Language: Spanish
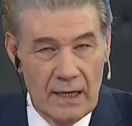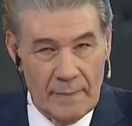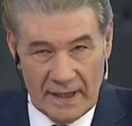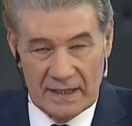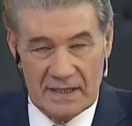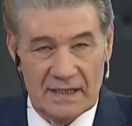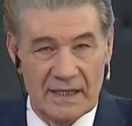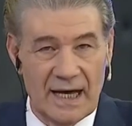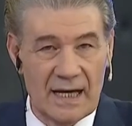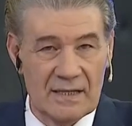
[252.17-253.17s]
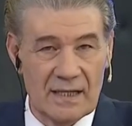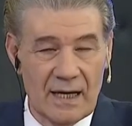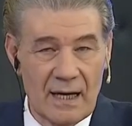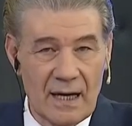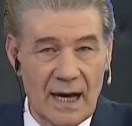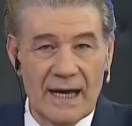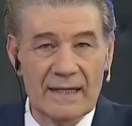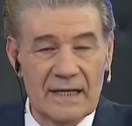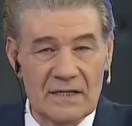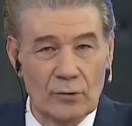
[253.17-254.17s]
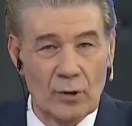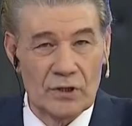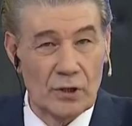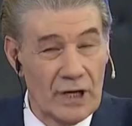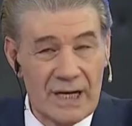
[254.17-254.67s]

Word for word: para que se llegase a esta situación.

..........

What the task asks
In the copy, no pictures should appear; the records themselves must be repeated exactly.

Reply
Language: Spanish
[252.17-253.17s]
[253.17-254.17s]
[254.17-254.67s]

Word for word: para que se llegase a esta situación.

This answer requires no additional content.